After locating the line with "(1.04 s to 2.08 s)" in the entries below, set down exactly that line and each one after it to the end, skipping pictures.

Start of Records for the exercise

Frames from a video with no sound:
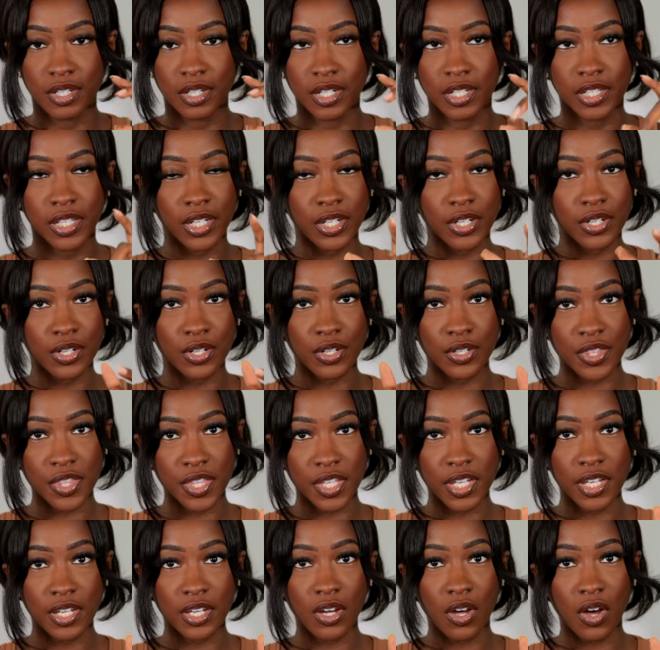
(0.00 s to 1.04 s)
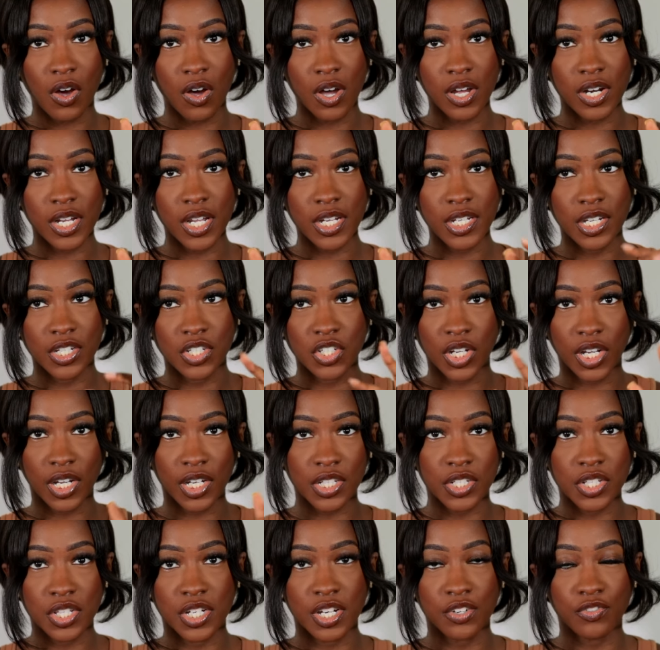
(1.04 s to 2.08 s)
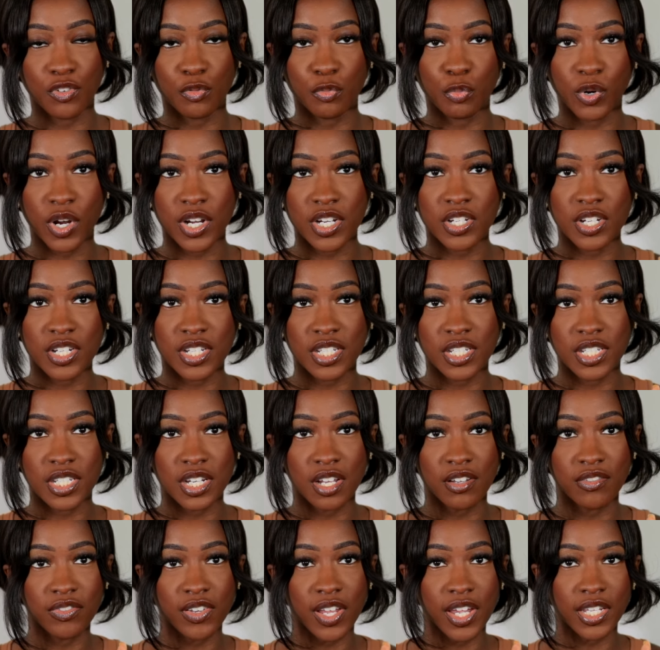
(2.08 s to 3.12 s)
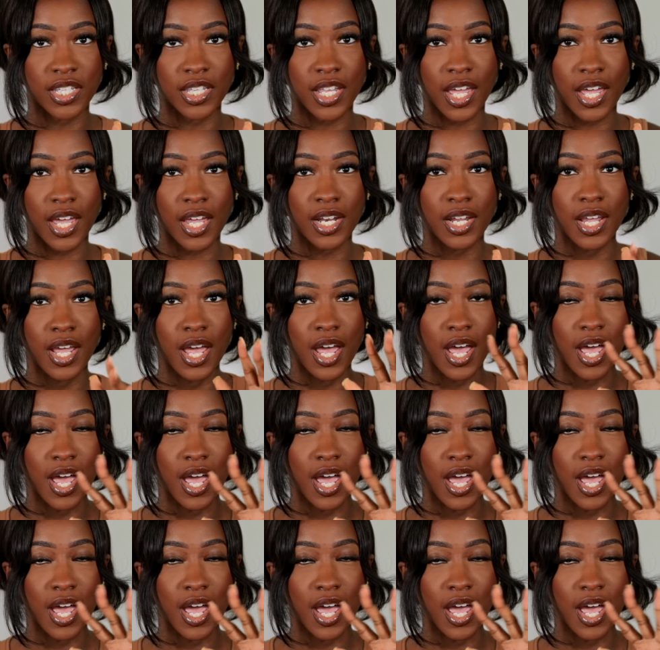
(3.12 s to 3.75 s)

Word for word: clicker thing on it to change the different pressures and stuff like that.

End of Records for the exercise

Response box.
(1.04 s to 2.08 s)
(2.08 s to 3.12 s)
(3.12 s to 3.75 s)

Word for word: clicker thing on it to change the different pressures and stuff like that.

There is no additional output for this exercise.